In technology, however, black contributions are still pretty marginalized.

Francis Jeffers wants to change that. A biochemist by trade, Jeffers (along with his wife, Denise Jeffers), curates the International African Inventors Museum (IAIM www.iaimuseum. org), a travelling exhibition highlighting the contributions of people of African descent in the fields of science and technology.

“The lab was getting a bit boring,” he tells me. “I wanted to bring science to the people.”

It distresses Jeffers that the media usually focuses on black success stories in music and sports. “I was in a classroom the other day,” he says, “and 19 out of the 25 kids wanted to be basketball players.”

He’s trying to convince young black students through example that science and technology are viable career options.

“Less than 1 per cent of black students go into the sciences,” he says. “And part of that is because there’s a lack of role models. These kids are hungry to see themselves reflected in the sciences.”

The confidence boost that many students feel when they see the exhibit is huge. “You can see them stand up straighter,” says Jeffers.

He dreams of a day when he can provide this service to students of all minority groups, and has a goal to start a multicultural inventors museum. He sees this diversity as a crucial ingredient to success in a society that wants to remain innovative.

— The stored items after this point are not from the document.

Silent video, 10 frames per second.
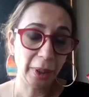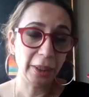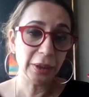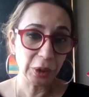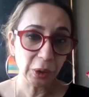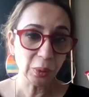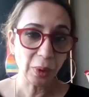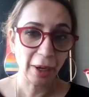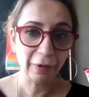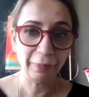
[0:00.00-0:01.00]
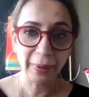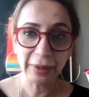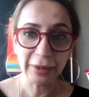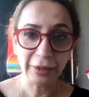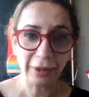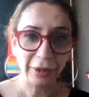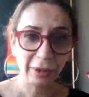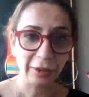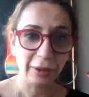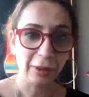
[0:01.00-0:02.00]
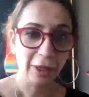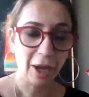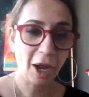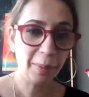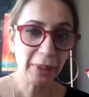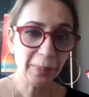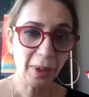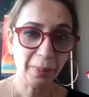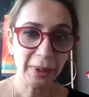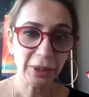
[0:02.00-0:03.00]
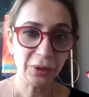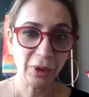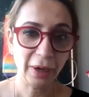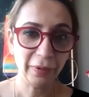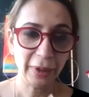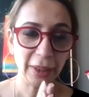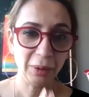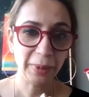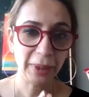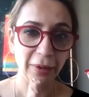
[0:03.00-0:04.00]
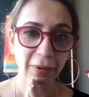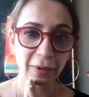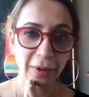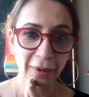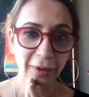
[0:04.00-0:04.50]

Whereas you have built, uh, how many properties do you have right now, Ben?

“It is good for science when people approach problems from a different angle,” he says. “It’s important for people to bring a bit of themselves into the thought process.”

He inherited the exhibit a few years back from Lady Sala S. Shabazz, who started the similarly named Black Inventors Museum in 1988 in the United States. Jeffers has worked hard in the past few years to complement the American focus with an expanding section on Canadians.

“This is a way for us to celebrate Canada,” he says. “There’s a common sense of humanity in the Canadian stories.”

Take William Peyton Hubbard, a well-respected alderman in the early days of Toronto’s history and acting mayor in 1907. He not only invented the Hubbard oven, an efficient and state-of-the-art baking oven released at the turn of the 20th century, but led a committee that oversaw the development of one of the first publicly owned electrical utilities, Ontario Hydro.

This February, Jeffers estimates over 25,000 people walked through the IAIM. Visitors were treated to a monumental survey of over 200 black inventors, from the conception of the shoehorn to improvements on fibre optic cable (see sidebar).

Jeffers takes his exhibition all over the province to schools, churches and community centres, and feels rewarded when he overhears a student say “Wow, I didn’t know there were so many.”

These moments pushed Jeffers to work even more closely with underprivileged black students at community housing locations in a program called Visions Of Science. The after- school program is designed to pique young black students’ interest in science by helping them conduct experiments, ask questions and create their own inventions.

Jeffers wants these kids to grow up with the integral skills of critical thinking that good scientists have. “It’s important for the kids to see the inventors as more than just black scientists. They are part of the scientific community.”

As Black History History Month comes to a close, let’s commit to including this community in our celebrations. Better yet, let’s throw out our outdated textbooks and make an effort to investigate science and technology wherever it might pop up, all year round.